De methode in het eerste rapport (aanvullende indicatoren) is gebaseerd op berekeningen en hinderbeleving uit de Gezondheidsmonitor 2020. De methode in het tweede rapport (citizen science) maakt gebruik van hinderbeleving en metingen bij een beperkt aantal woningen. Uit beide rapporten volgt niet duidelijk welke aanvullende indicatoren bruikbaar zijn om luchtvaartbeleid mee te voeren. In lopend onderzoek worden BAS3 (meldingen over geluid door vliegtuigen) en NOMOS4 (metingen van vliegtuiggeluid) met elkaar gecombineerd. Voorlopige resultaten lijken aan te geven dat met deze combinatie een derde methode beschikbaar kan komen, waarmee beter inzicht wordt verkregen in de verklaring van hinderbeleving bij veel omwonenden en om daarmee aanvullende indicatoren te achterhalen. Deze methode wordt momenteel nog verder onderzocht. Deze laatste methode zou de rol van metingen binnen het luchtvaartbeleid verder vergroten. Alle drie de methoden gaan uit van zelfgerapporteerde hinder.

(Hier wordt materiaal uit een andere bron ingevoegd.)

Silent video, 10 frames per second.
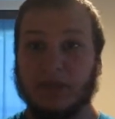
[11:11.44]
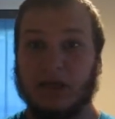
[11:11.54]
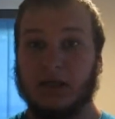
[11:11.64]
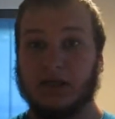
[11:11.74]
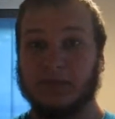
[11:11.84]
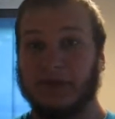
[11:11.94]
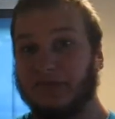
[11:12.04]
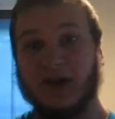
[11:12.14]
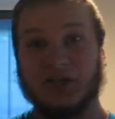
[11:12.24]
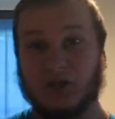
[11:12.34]

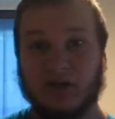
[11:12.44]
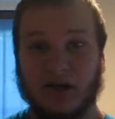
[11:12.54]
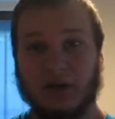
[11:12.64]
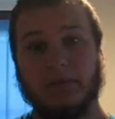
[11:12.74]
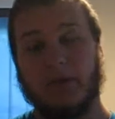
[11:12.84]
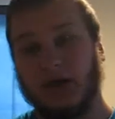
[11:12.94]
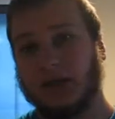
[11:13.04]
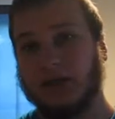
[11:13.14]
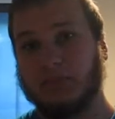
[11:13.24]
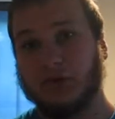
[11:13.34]
If I do end
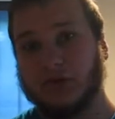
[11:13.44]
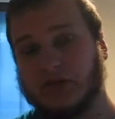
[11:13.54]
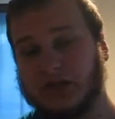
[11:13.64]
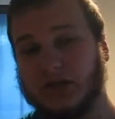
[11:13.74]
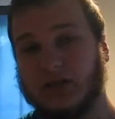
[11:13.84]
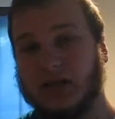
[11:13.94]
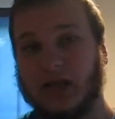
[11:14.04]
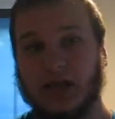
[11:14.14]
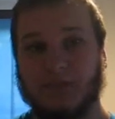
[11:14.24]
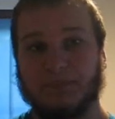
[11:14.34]
up purchasing the
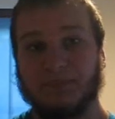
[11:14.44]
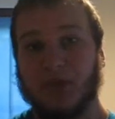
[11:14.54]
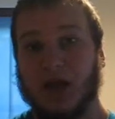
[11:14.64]
game,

Rapporten (3 en 4) toepassingsbereik en validatie

Het onderzoek naar het toepassingsbereik van metingen en berekeningen heeft tot doel om de grenzen te bepalen waarbinnen metingen en berekeningen van vliegtuiggeluid betrouwbaar kunnen worden uitgevoerd. Het toepassingsbereik wordt uitgedrukt in dezelfde maat als waarvoor de bepalingsmethode (Doc 29) bedoeld is: het berekenen van de geluidbelasting Lden. Het rekenmodel geeft betrouwbare resultaten vanaf 50 dB Lden en hoger.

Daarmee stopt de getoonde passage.